Warren Smeltzer said he oversees the training of about 500 to 600 people per year. It received funding through the American Rescue Plan Act (ARPA) Workforce Training Grants, but last month lawmakers decided to reallocate that money to business automation.
Smeltzer is director of training at the Helena branch of the Workers’ International Union of North America in Montana. He oversees the operation of the training center, sometimes instructor, sometimes toilet cleaner.
“I do a little bit of everything to make the formation work,” Smeltzer told the Daily Montanan.
Last month, American Rescue Plan Act Workforce Training Grant funds totaling $6 million were reassigned by lawmakers from an ARPA advisory panel on business automation lending. The Department of Commerce said the funds were unused, with only $128,000 scattered. Instead of funding workers and laborers, the funds will be funneled into ways for companies to automate or use machines to help boost production.
LIUNA Montana’s operation is funded by contractor contributions, Smeltzer said, and the loss of federal funding will only cost them more.
“I think it’s unfortunate that after nine months they’re going to discontinue the program,” Smeltzer said. “Really, it’s hard to even start something and then start having an impact and do all of that in nine months.”
Concrete pourers looking to change careers to Colstrip workers looking to train in a new industry will not receive training funding that has been allocated under the American Rescue Plan Act.
Smeltzer said it took a long time to decide if it was worth applying for the funds because there was a $3,000 cap per eligible intern. He said sometimes interviewing potential interns can cost upwards of $1,000 if there is a need to travel. He said they had to submit a plan outlining how they would add to the program’s capacity.
Smeltzer said he was not informed of the funding change and initially understood the program to be recurring, with the state accepting applications annually.
He also said that the skills taught in the program do not translate into automation.
“We’re out there stripping asbestos,” he said. “You can use water sprays and stuff like that, but you still have to bag it, that’s something a person is going to do. It really takes away from a person the opportunity to improve their skills or to change profession if she exercises a profession that she is no longer able to exercise.
Smeltzer said the majority of trainees come to him for refresher training, to renew their licenses or change specializations as they get older.
Liane Taylor of the Montana Department of Commerce said at the meeting of ARPA’s Advisory Commission on Economic Transformation and Stabilization and Workforce Development in September that companies are struggling to find employees and that people did not want to work in physically demanding manufacturing jobs.
“So this automation program, using ARPA funds, would help businesses in Montana looking to automate or modernize their existing operations. The program is not designed to reduce the number of jobs, but rather to retain jobs and improve the skills of the existing manufacturing workforce by updating or replacing production equipment,” said Taylor in September.
Commerce Department communications supervisor Anastasia Burton said in an email Wednesday that the Business MT division is working to automate the loan application process. available online At the end of the month.
“Companies that have been in business for at least three years and want to automate their processes would visit our Business MT division website for eligibility and application information,” Burton wrote. “We will announce details in the coming weeks via a press release and on social media.”
Rep.
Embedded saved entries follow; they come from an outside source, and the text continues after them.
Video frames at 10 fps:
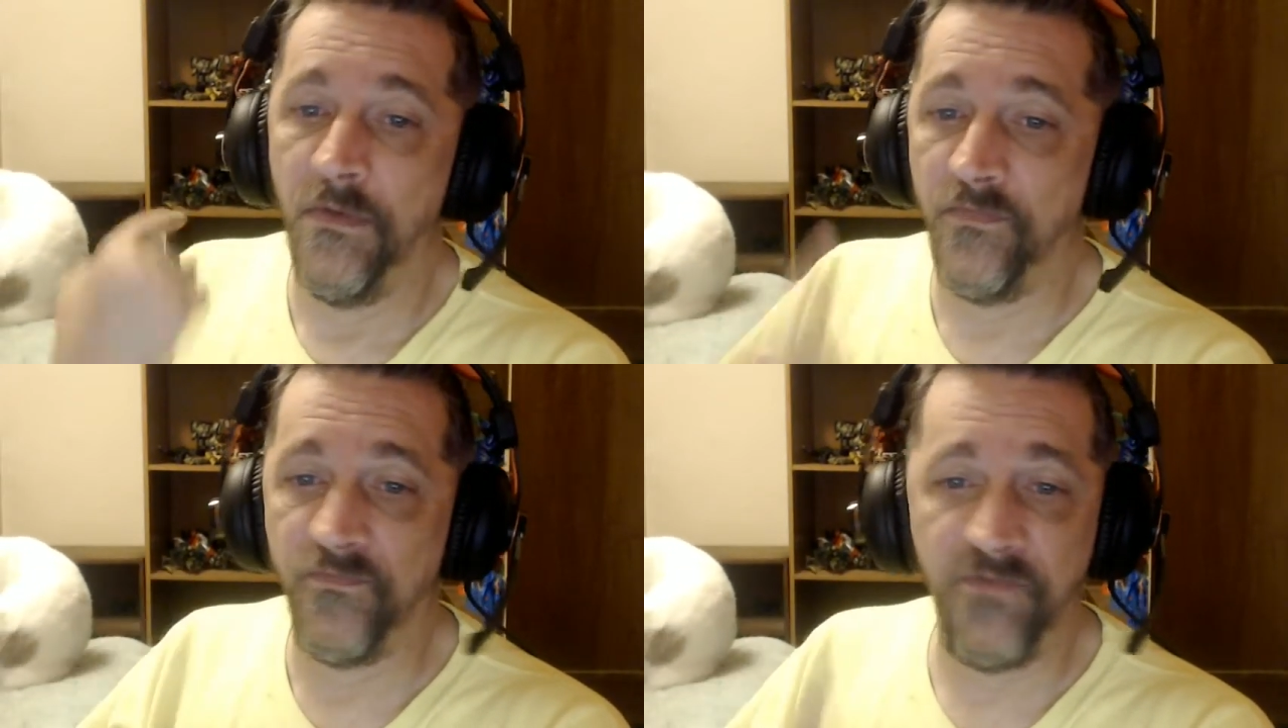
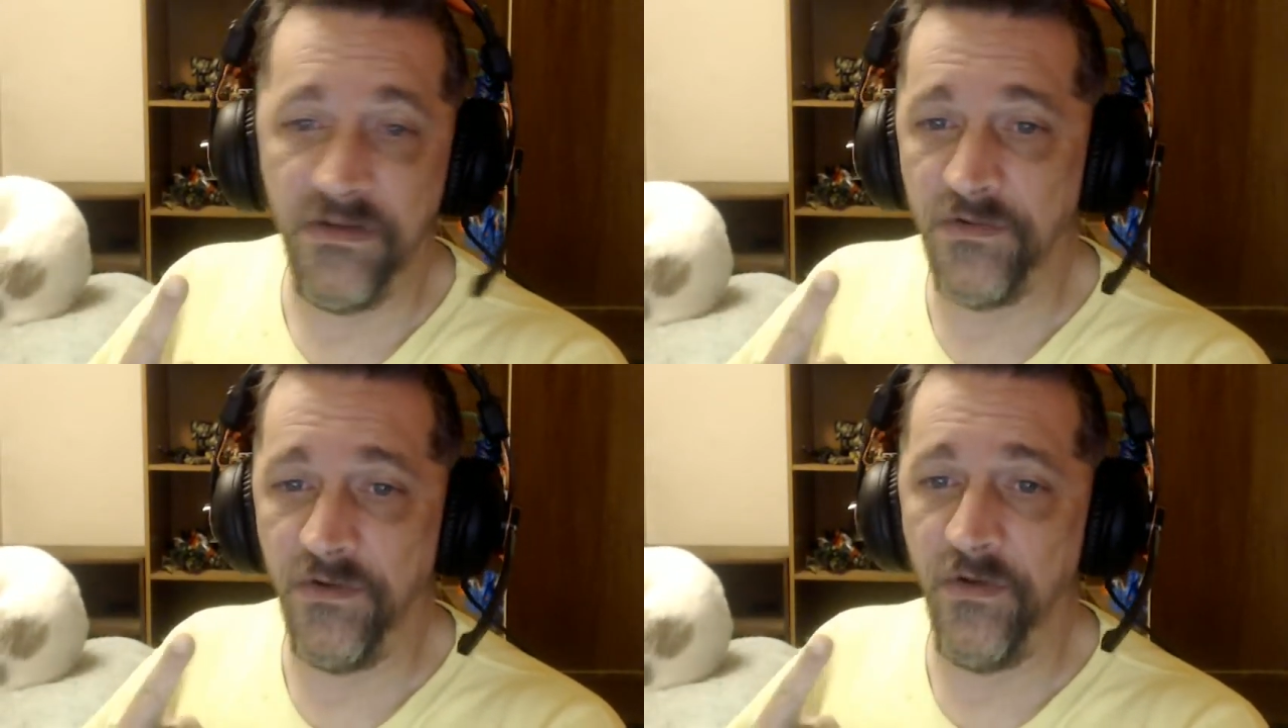3D
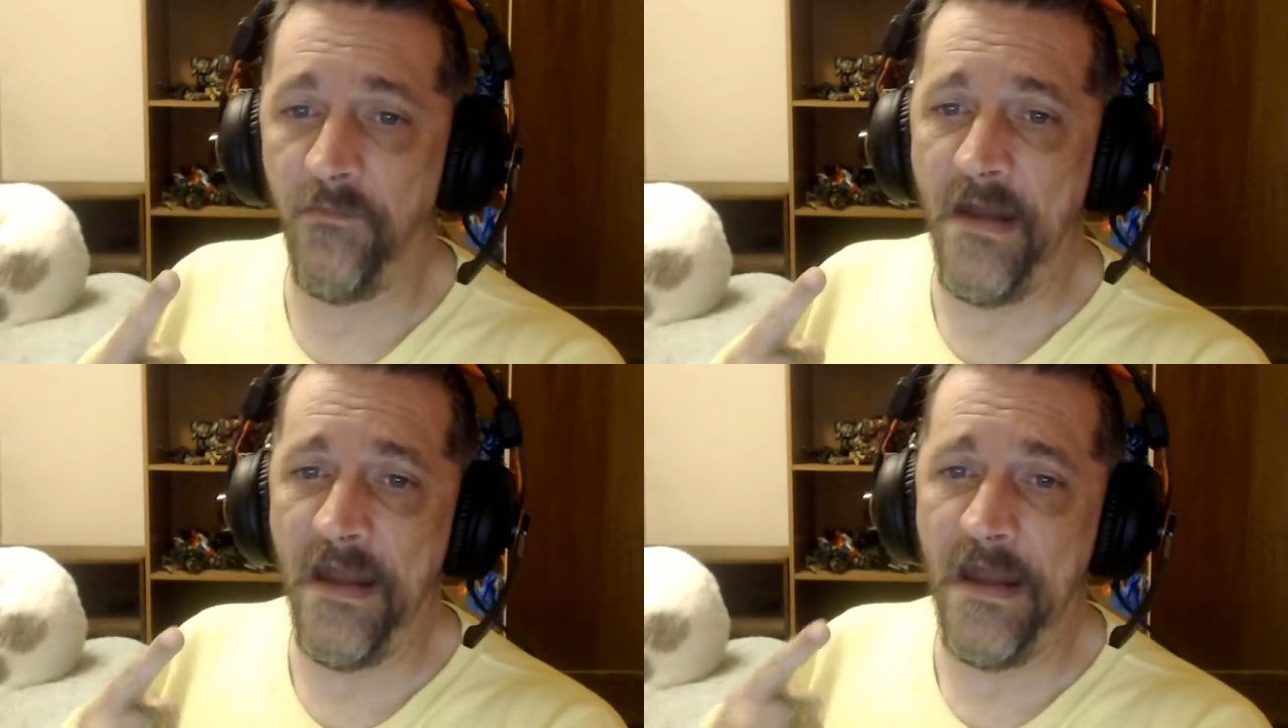Studio
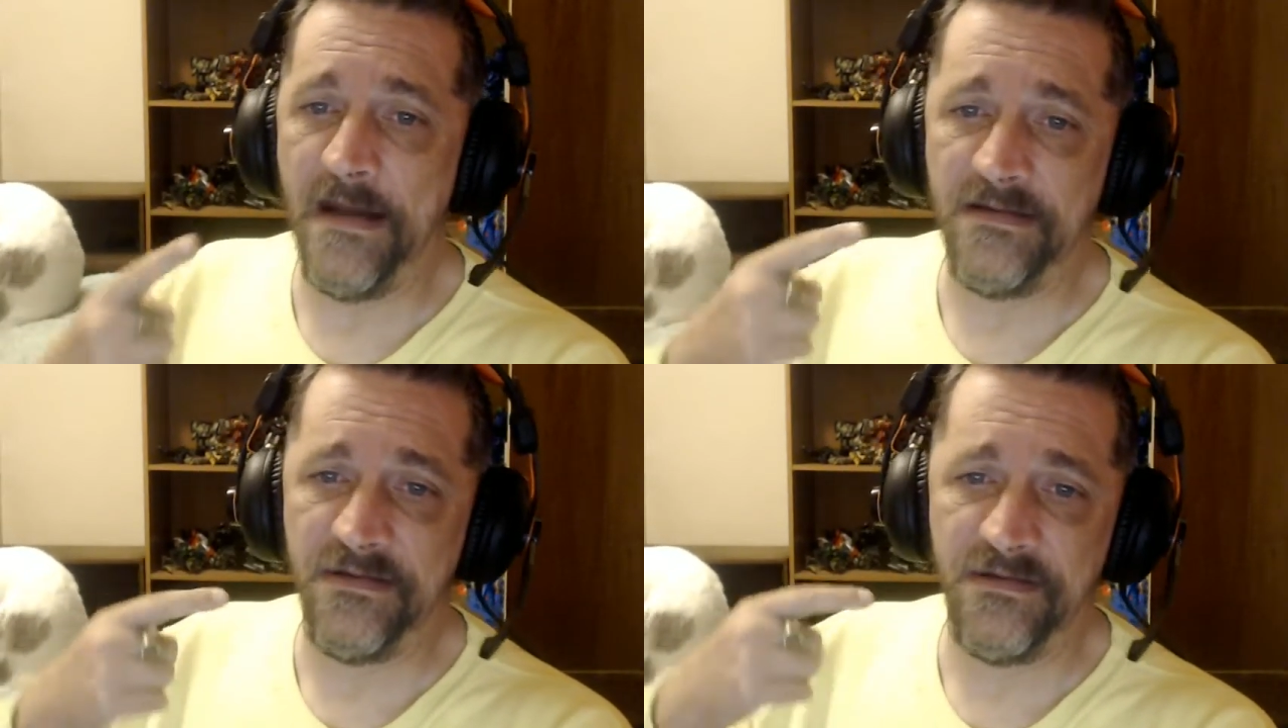
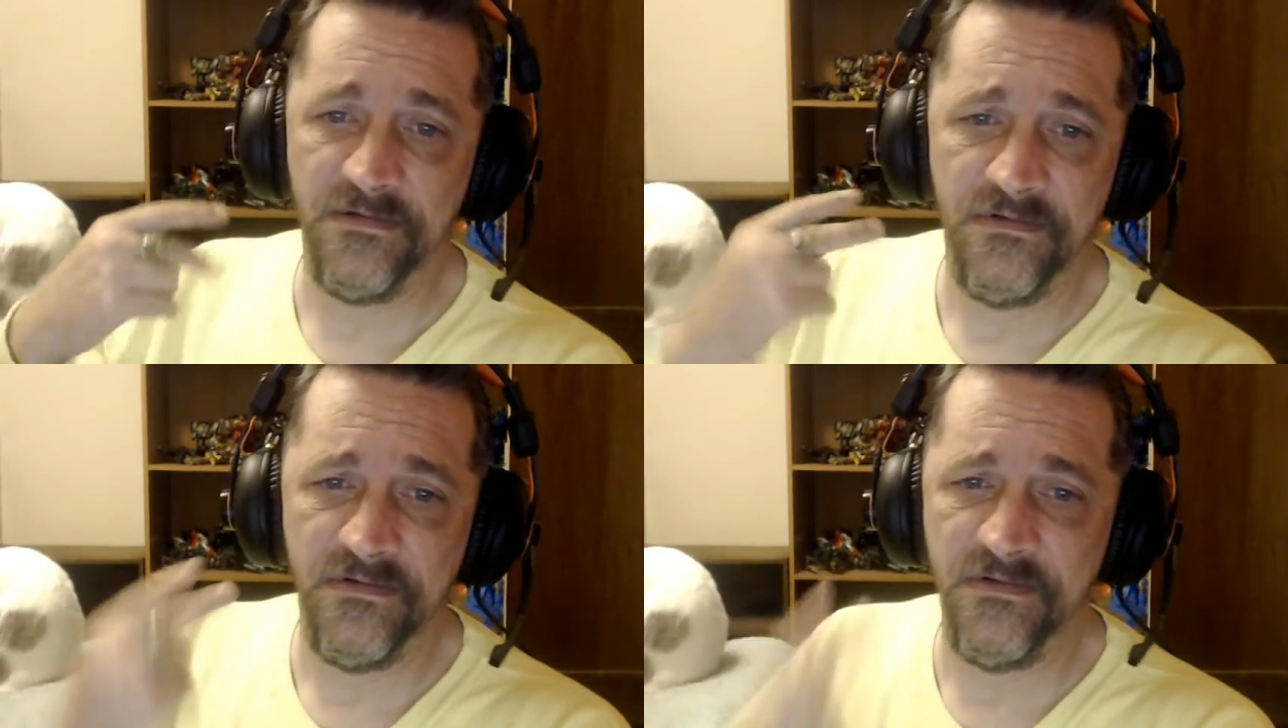Max,
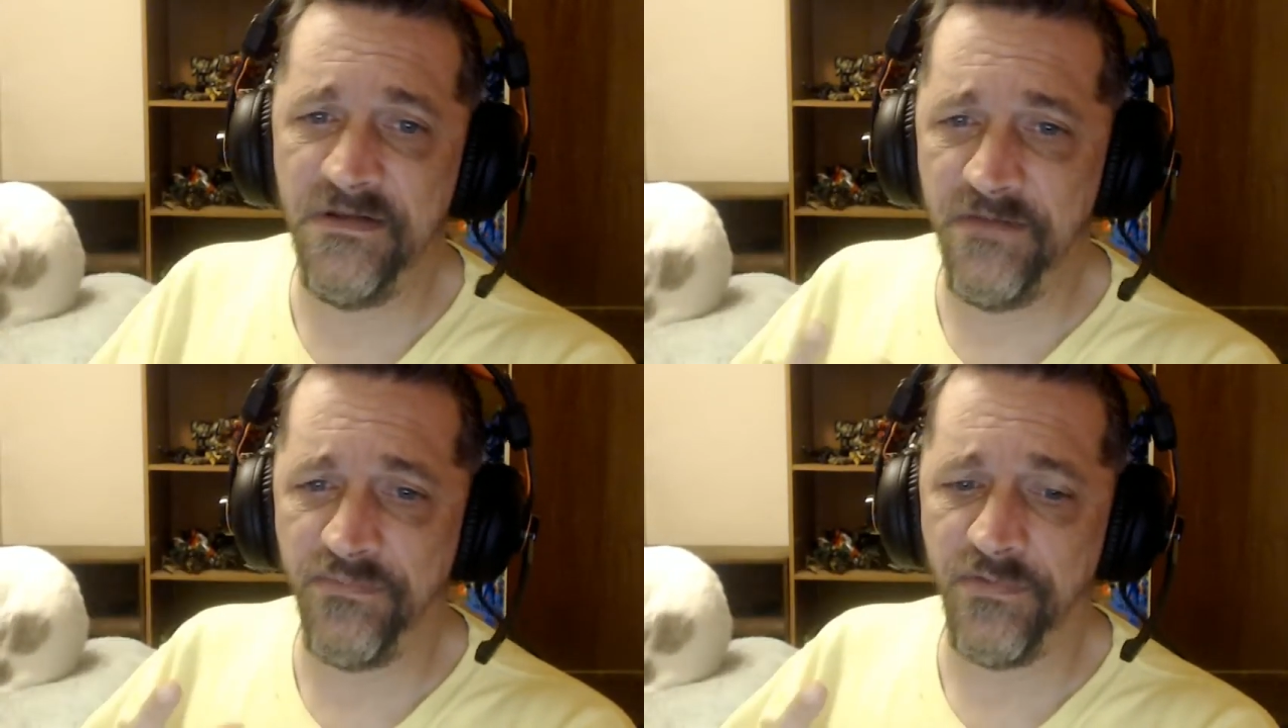
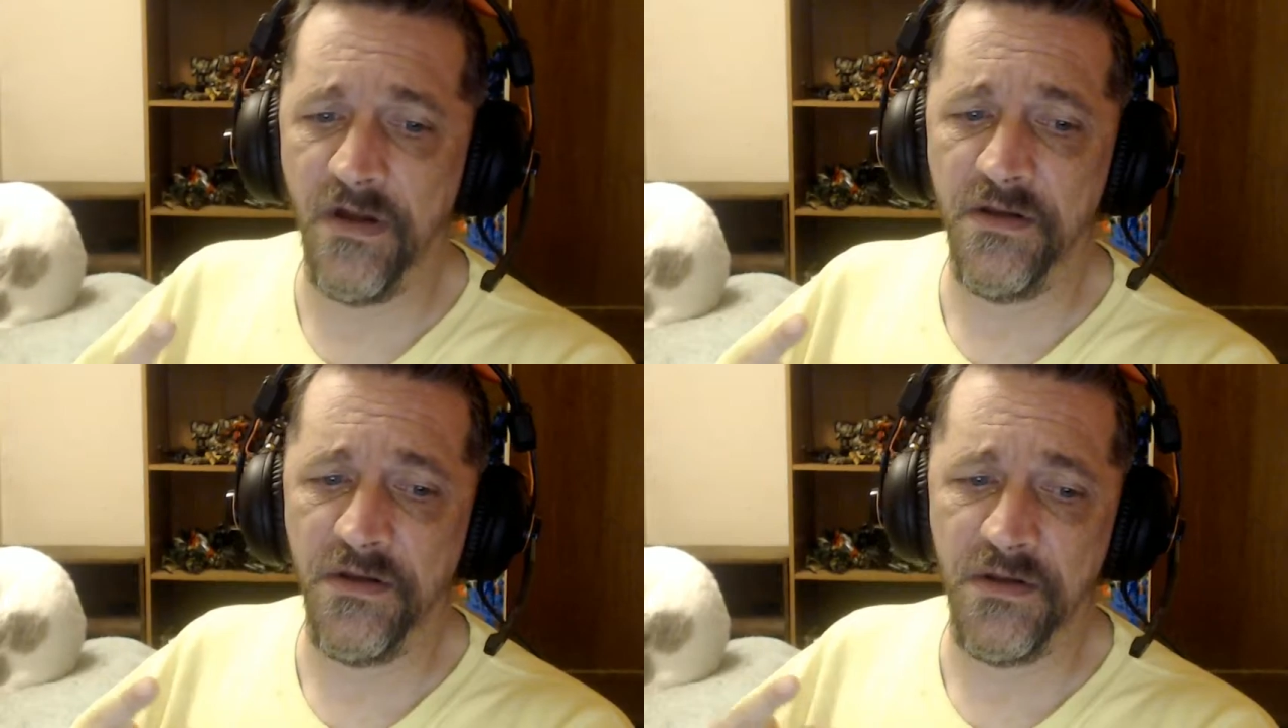
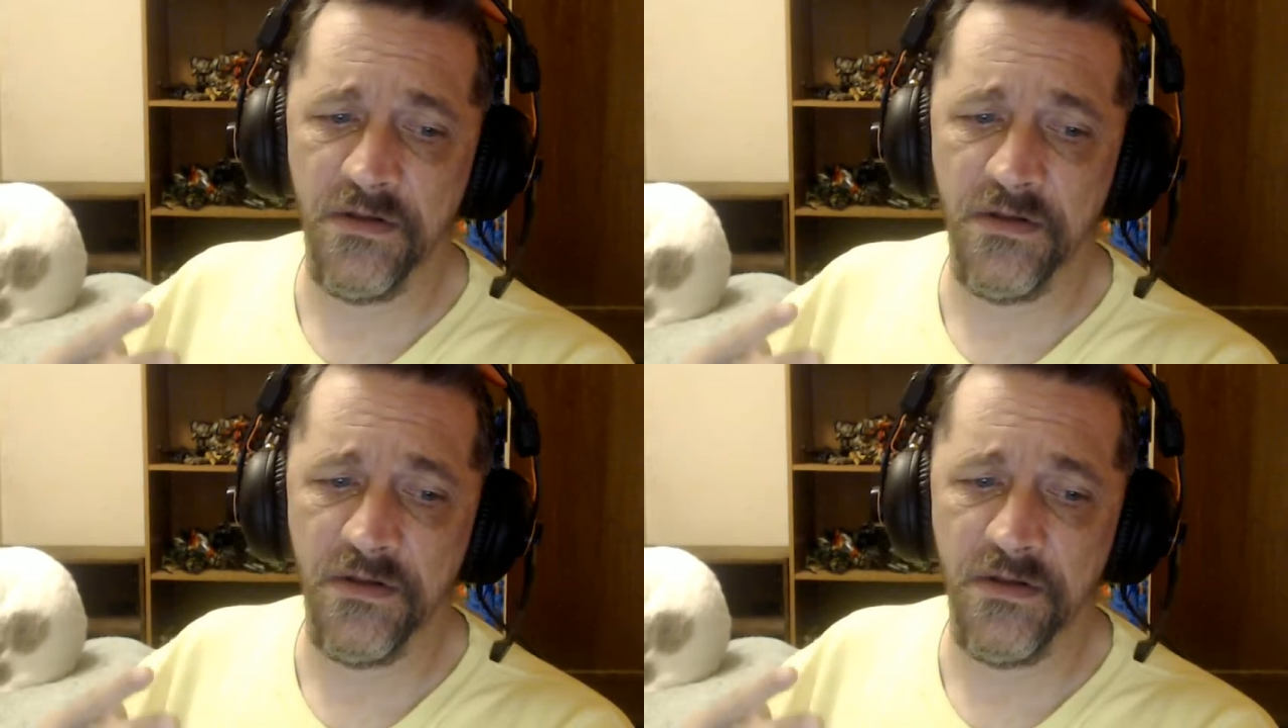ZBrush,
Mary Caferro, D-Helena, said she was one of the negotiators of House Bill 632, which appropriated federal dollars from the American Rescue Plan Act in the state and provided the funds for the training grant program.
“I negotiated in good faith to get that $10 million in manpower training,” she told the Daily Montanan. “Good faith and a handshake, like we do in Montana.”
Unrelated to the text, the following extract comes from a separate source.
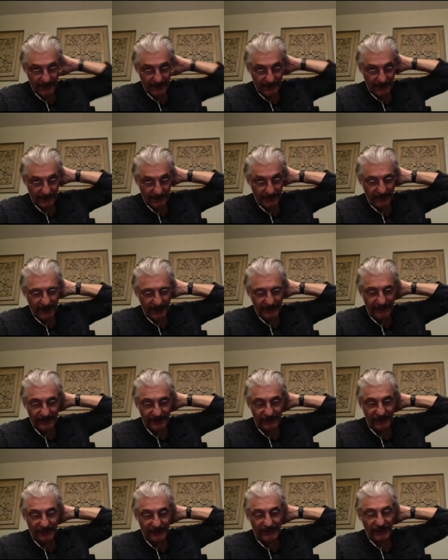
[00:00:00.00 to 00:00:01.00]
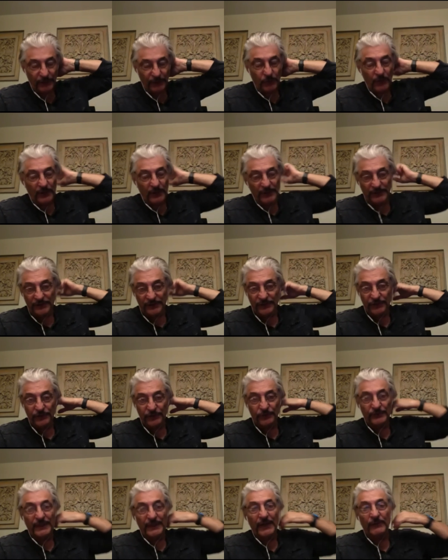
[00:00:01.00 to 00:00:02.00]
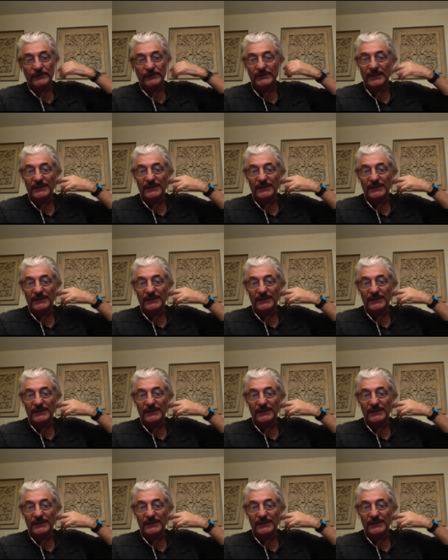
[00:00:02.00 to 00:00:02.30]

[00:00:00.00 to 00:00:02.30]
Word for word: You know, 1961 or two, now it's like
She said those millions had been “wasted” and called it a “slap in the face,” saying bureaucracy in the process of applying for those funds had resulted in the state “hoarding” the funds, only for the devote to the study of the situation. economy.
“Then they sit down and say, ‘Hmm, nobody’s asking for money,'” she said. government working for the private sector? Obviously that’s a problem.”
She said the $3,000 grant cap was a product of the Gianforte administration, as the commission only produced recommendations.
“It was a clear intention of the legislature that this money be invested in working people,” Caferro said. “And at every turn the administration has failed to invest in the Montanans with that money, and it seems to me that they refuse to make taxpayers’ money work for taxpayers.”
Caferro said one of the targets for the funds is the people of Colstrip, known for the coal mine and coal-fired power plant, retooling their skills to prepare them for a new economy.
She said those funds could already be flowing into the community.
“Cybersecurity is very short-term training and they make $50,000 a year and they can work from anywhere in Montana,” she said, by way of example.
“You can’t automate pipe fitters. You can’t automate iron work, you can’t automate cement finishers. You can’t automate carpenters,” Caferro said. “How will automation help build Montana?”